O leitor Marcos L. Susskind, de São Paulo, comenta a situação de Gaza e informa que enviou à redação do jornal O Estado de S. Paulo a carta abaixo. ”Infelizmente — observa ele — cartas que têm Israel como tema, são reiteradamente rejeitadas, e não publicadas”. Por este motivo ele resolveu enviar cópia do escreveu, para alguns veículos judaicos de comunicação para que tomem conhecimento.
Dia a carta. Sr. Redator: A população de Gaza acaba de romper os muros que a separam do Egito e dezenas de milhares de cidadãos de Gaza "invadiram" o Egito para fazer compras de artigos essenciais, num triste retrato das carências de Gaza. O primeiro ministro israelense declarou que não permitirá uma crise humanitária em Gaza, apesar de seguir pressionando o Hamas a coibir o lançamento de mísseis contra a população civil de Israel.
É dramática a situação em Gaza depois que o Hamas, em revolta interna desalojou as forças do governo palestino de Mahmud Abbas. O Hamas, organização apoiada pelo Irã, tem como sua meta principal a destruição do Estado de Israel. É considerado como grupo terrorista pelo Ocidente.
Com a vitória do Hamas, foguetes passaram a ser disparados diariamente a partir de Gaza em direção às cidades do sul de Israel. Em curto espaço de tempo foram lançados mais de quatro mil mísseis.
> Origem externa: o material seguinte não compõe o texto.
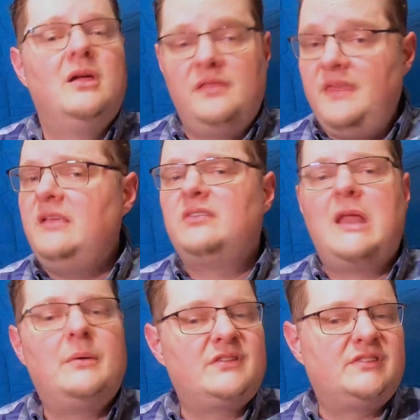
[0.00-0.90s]
things that
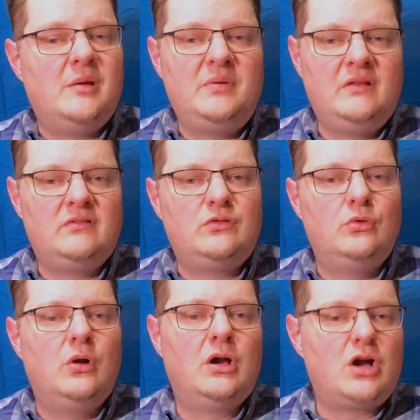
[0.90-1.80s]
I was attempting
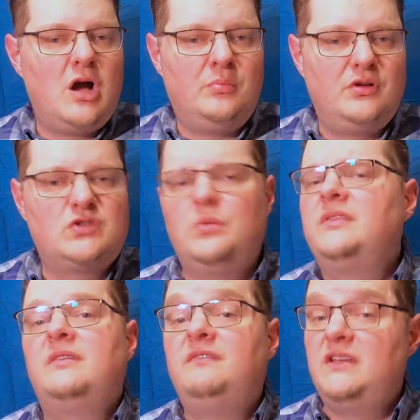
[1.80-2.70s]
to accomplish
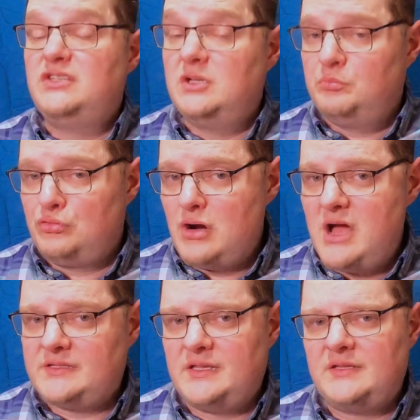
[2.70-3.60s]
with the finishing
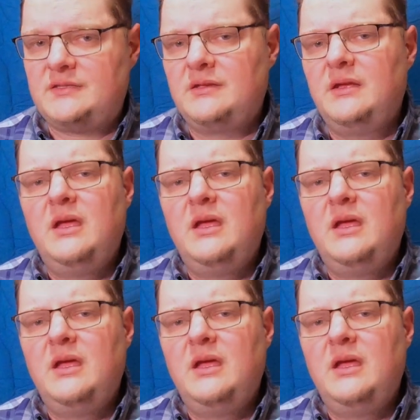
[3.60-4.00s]
process.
Apenas como exemplo, na cidade de Sderot, 74% das crianças entre 7 e 11 anos sofrem de Crise de Ansiedade Pós-Traumática, uma vez que os mísseis atirados de Gaza atingiram escolas, play-grounds e pré-escolas e forçam as crianças a dormirem em abrigos antibombas há meses.
Na semana passada, terroristas de Gaza dispararam 220 mísseis contra Sderot em apenas 4 dias, o que levou o governo de Israel a impingir o fechamento das fronteiras com Gaza buscando exigir o fim dos ataques e o cerceamento da infra-estrutura de terror. A atitude de Israel abalou o fornecimento de óleo diesel e forçou o fechamento de usinas elétricas de Gaza responsáveis por 25% do consumo local. No entanto Israel segue fornecendo 75% da eletricidade de Gaza. Surpreende que as "autoridades" de Gaza optaram por desviar parte desta energia que Israel fornece — desviando-as de escolas e hospitais para fábricas de foguetes Kassam. O mundo — inclusive o "Estadão" nada falam sobre isto. Haverá algum motivo ou apenas falta de espaço redacional para informar-nos?
É claro que a população civil está sofrendo em Gaza. Por outro lado, há que se perguntar: é justo que apenas a população civil de Israel sofra? Não é de se esperar de um governo defenda a vida do povo que o elegeu? Lembremos que o Hamas não foi eleito em Gaza, ele tomou o poder do governo Abbas. Marcos L. Susskind, São Paulo.